In riferimento alle epatiti acute di origine sconosciuta in bambini precedentemente sani, i dati “sono ancora fluidi, a volte non molto precisi perché ci sono verifiche da fare, ma siamo a circa 190” casi segnalati “in questo momento in tutto il mondo e circa 40 nell’Ue/Spazio economico europeo“: lo ha reso noto, durante una conferenza stampa, Andrea Ammon, direttrice del Centro europeo per la prevenzione e il controllo delle malattie (ECDC). “Il Regno Unito è stato il primo Paese a lanciare un allarme all’inizio di aprile e ha segnalato più di 100 casi, ora più Paesi hanno fatto segnalazioni tra cui 10 Paesi Ue/See ma anche Israele e Stati Uniti“.

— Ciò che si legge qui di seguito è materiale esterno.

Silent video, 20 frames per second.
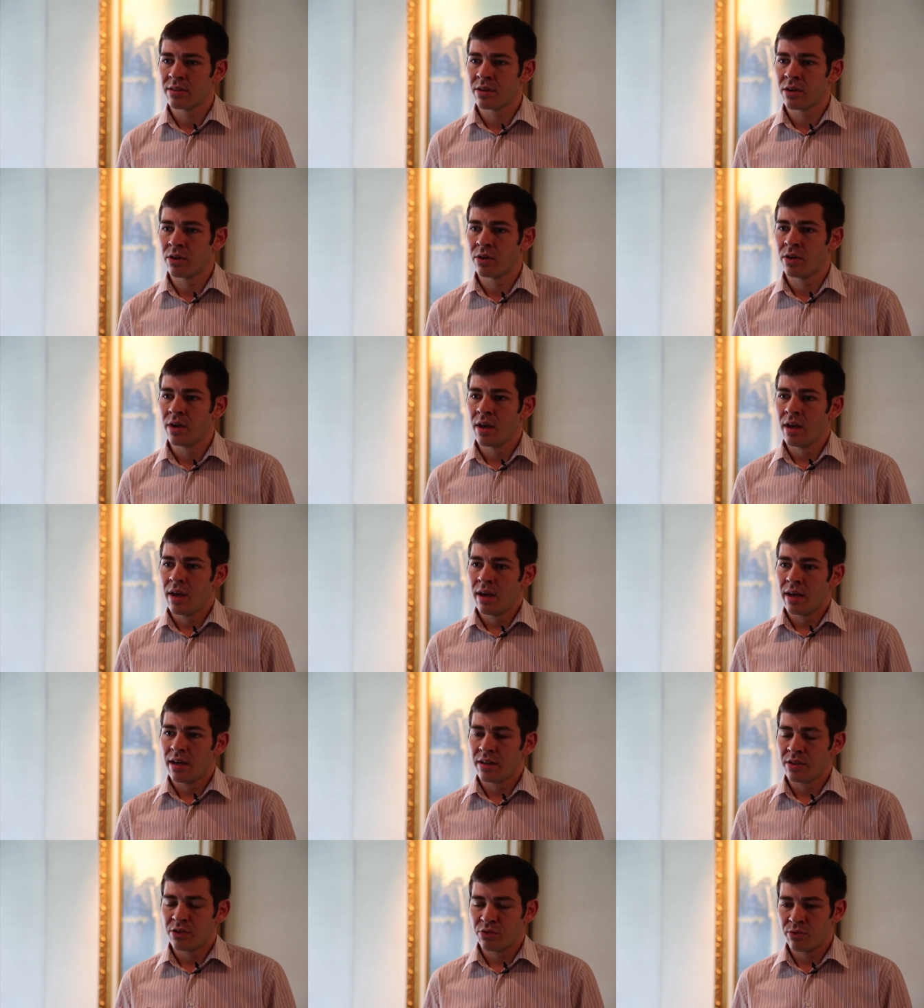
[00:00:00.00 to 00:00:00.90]
So
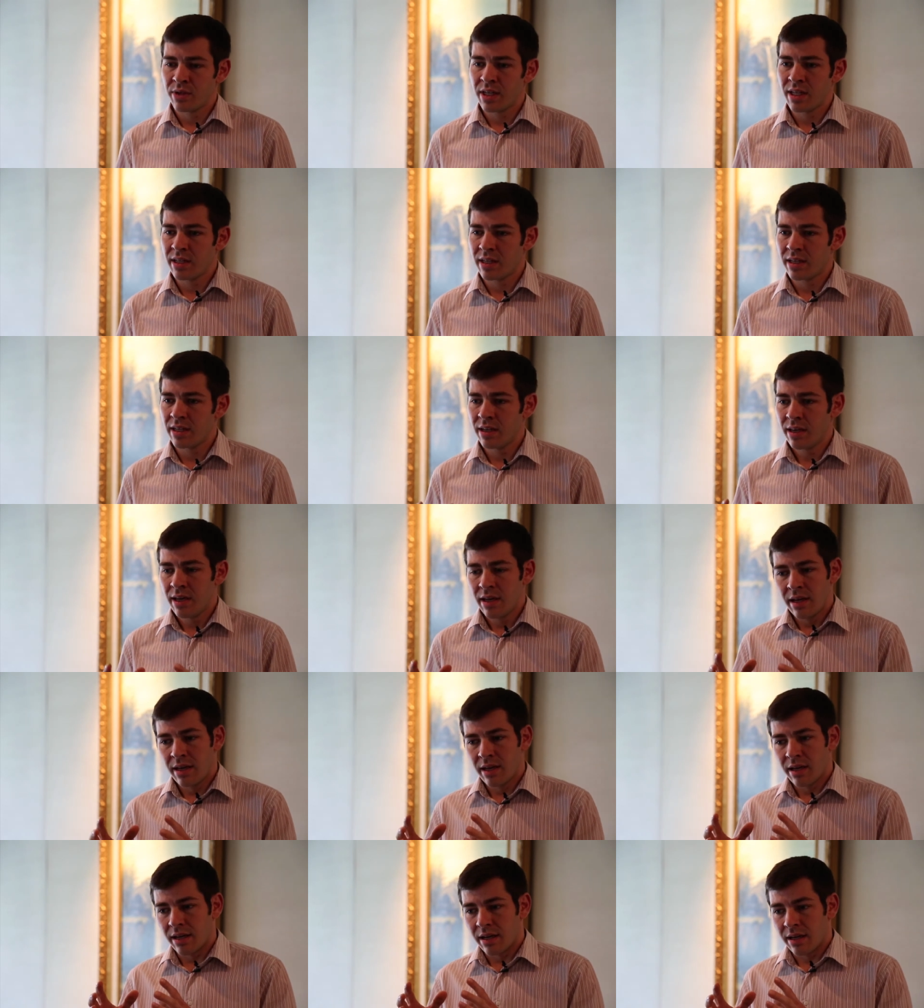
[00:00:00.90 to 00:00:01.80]
it's really
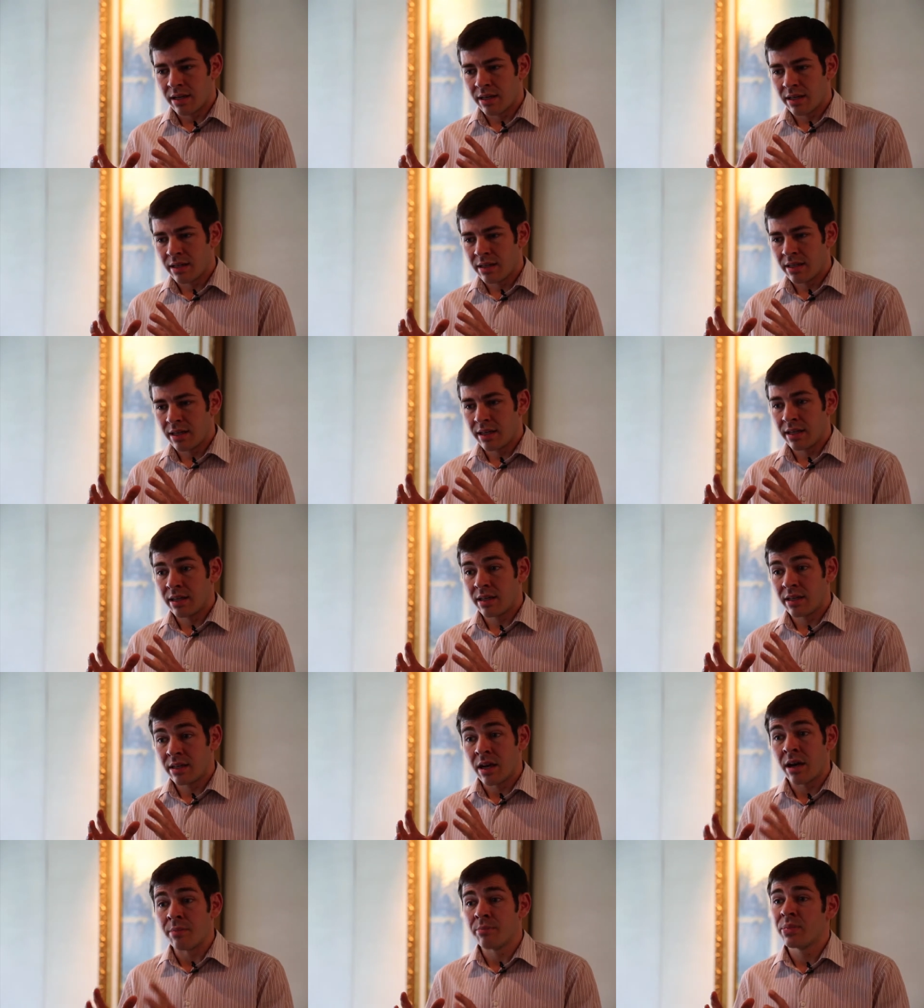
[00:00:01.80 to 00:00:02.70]
uh, the
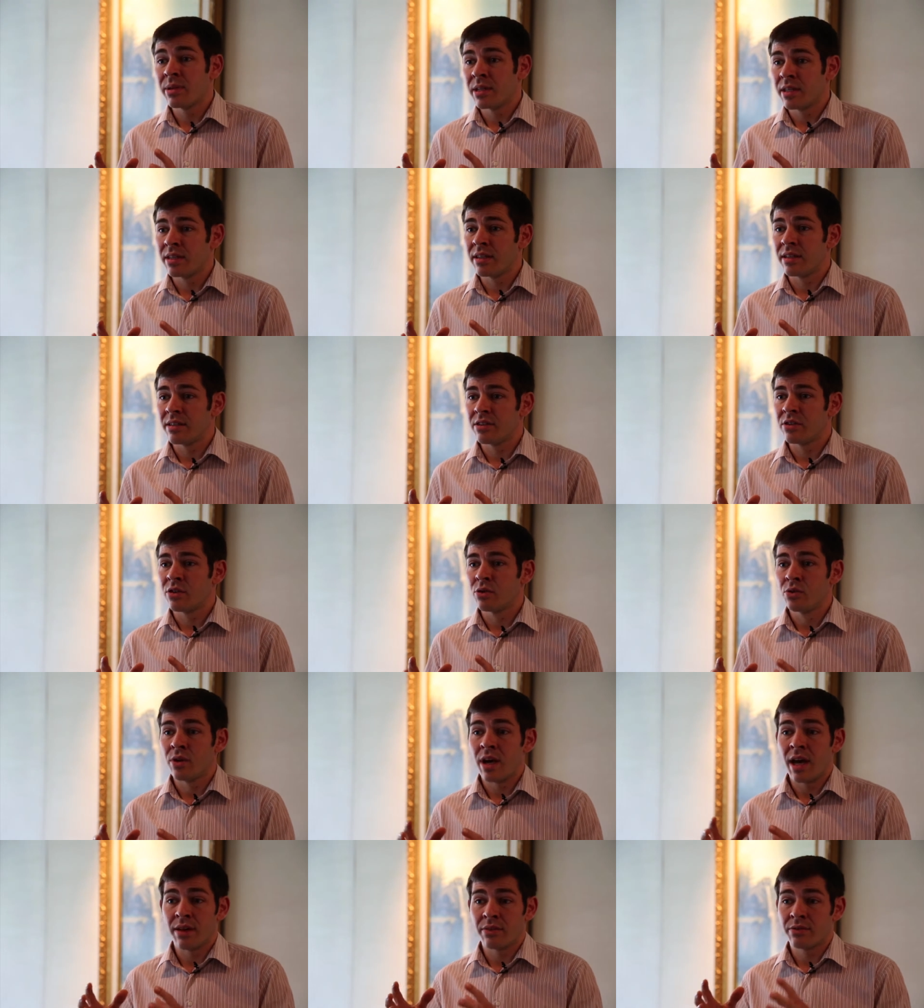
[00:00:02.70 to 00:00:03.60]
companies
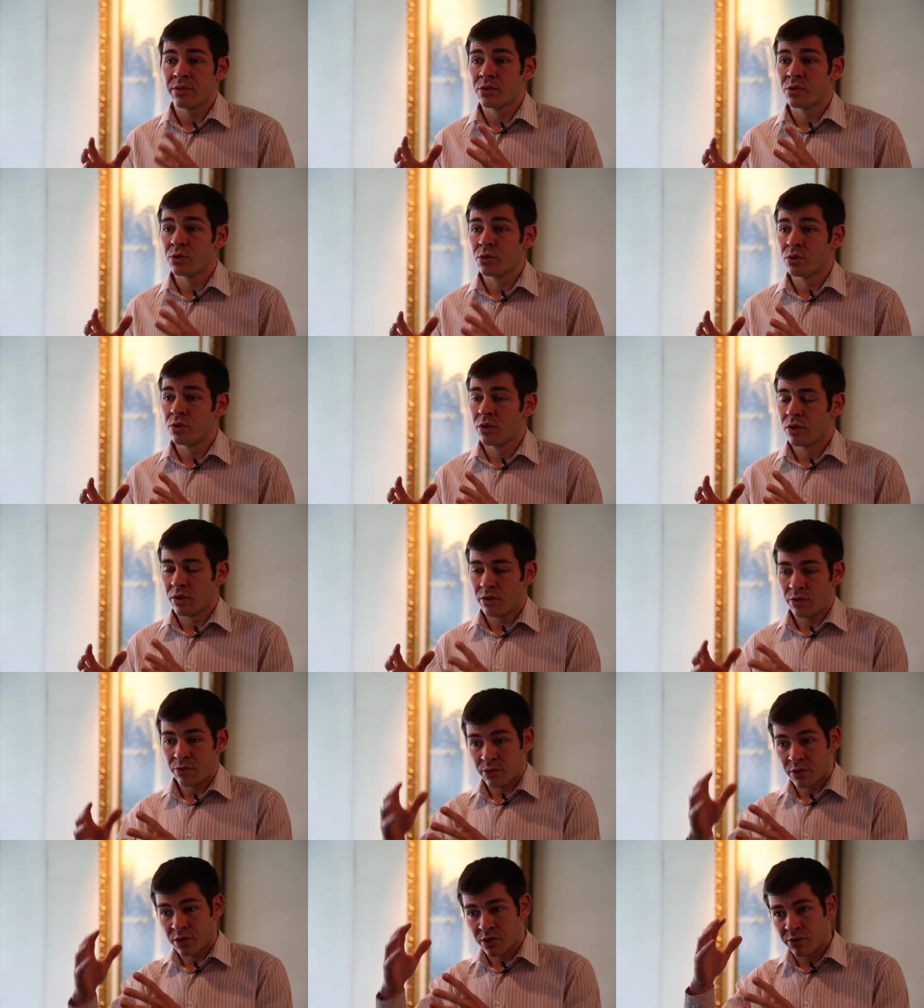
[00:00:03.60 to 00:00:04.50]
who have to
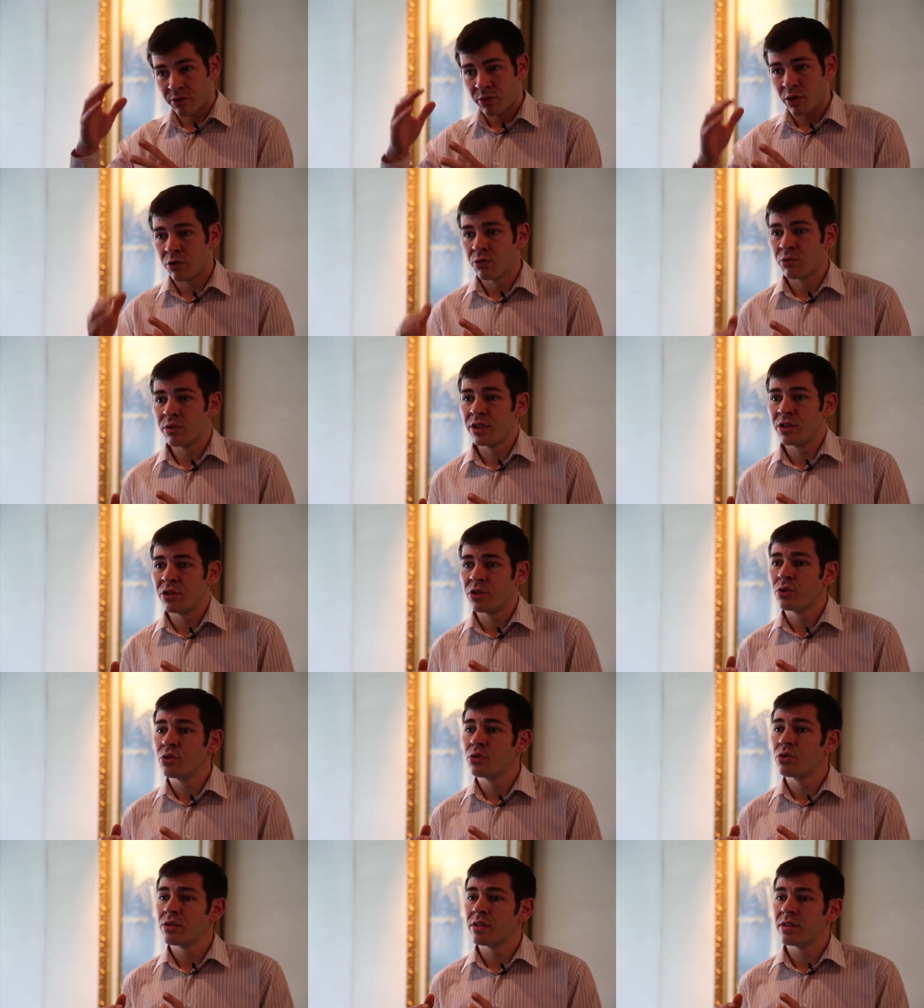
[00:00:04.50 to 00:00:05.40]
first of all,
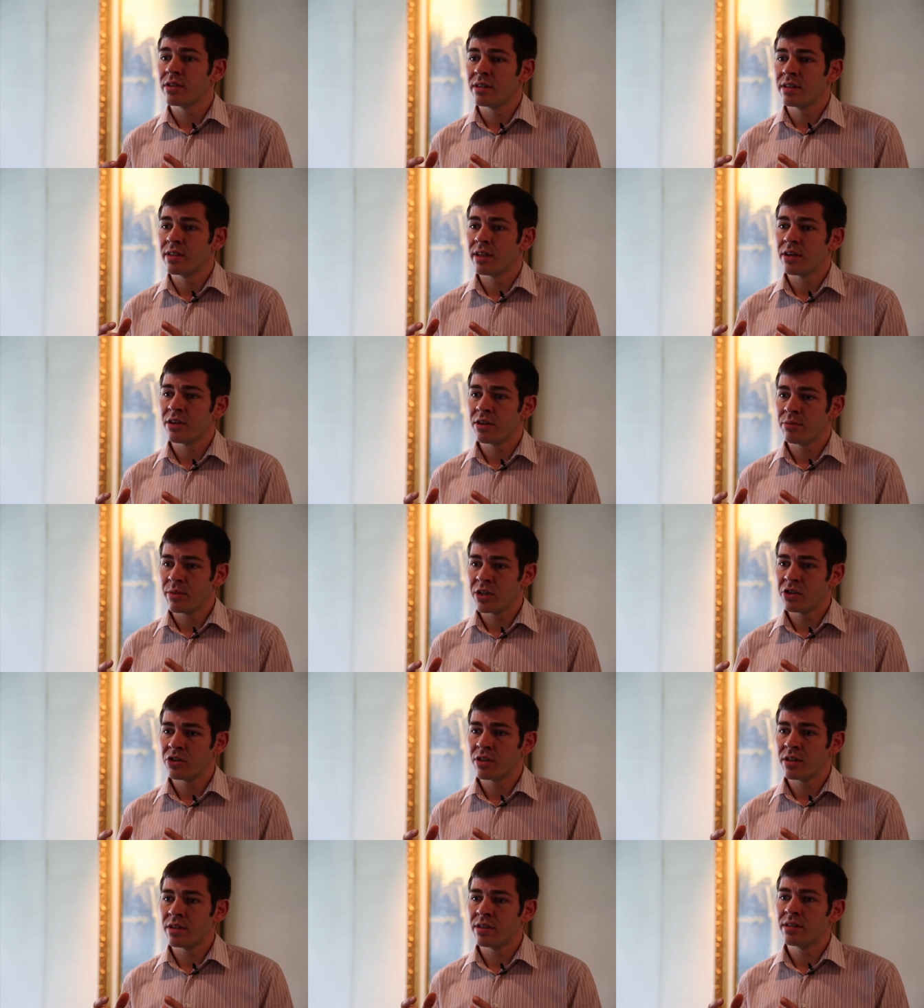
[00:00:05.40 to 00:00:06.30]
reduce their
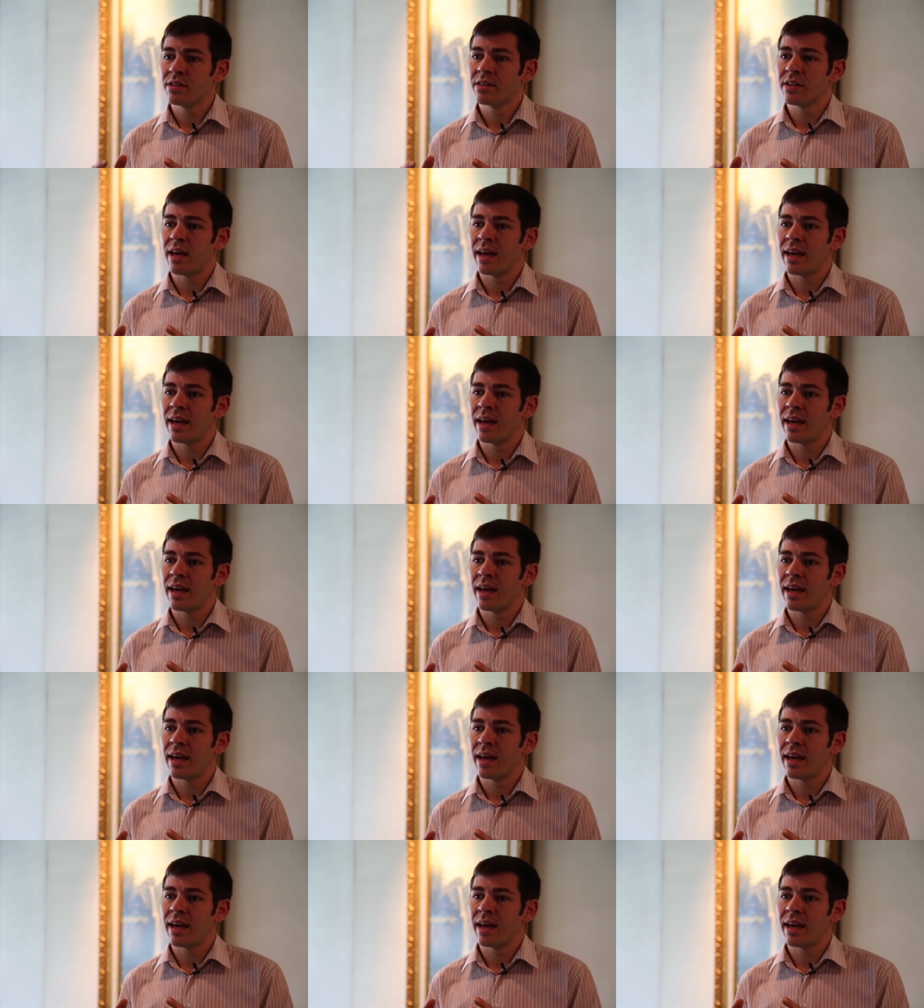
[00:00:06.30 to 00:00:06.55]
emissions,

Molti di questi bambini hanno avuto un’epatite grave, diversi hanno avuto insufficienza epatica e alcuni sono stati sottoposti a trapianto di fegato. “Al momento la causa esatta di questa epatite rimane ancora sconosciuta,” ha sottolineato Ammon. Le epatiti da A a E “sono escluse e le autorità sanitarie pubbliche stanno ora esaminando possibili cause e fattori, le indagini in questo momento puntano su un collegamento all’infezione da adenovirus. Continueremo a monitorare, anche con l’Oms, per capire cosa c’è dietro. Finora non c’è alcun collegamento tra i casi e anche nessuna associazione con viaggi. Stiamo lavorando a una rapida valutazione del rischio che prevediamo di pubblicare giovedì“.
La tesi secondo cui c’è stata “poca esposizione negli ultimi due anni a causa dei lockdown e della poca interazione” tra i bambini “potrebbe essere un fattore, ma non posso né confermarlo né negarlo perché è ancora sotto indagine in questo momento,” ha sottolineato Ammon. “La presentazione clinica più comune è stata l’ittero, quindi l’ingiallimento nella pelle e negli occhi, seguito da vomito e sintomi gastrointestinali che sono compatibili con l’adenovirus su cui alcune indagini puntano, ma poi alcuni di questi bambini hanno avuto sintomi più gravi e insufficienza epatica davvero acuta che ha richiesto di eseguire trapianti di fegato in emergenza“.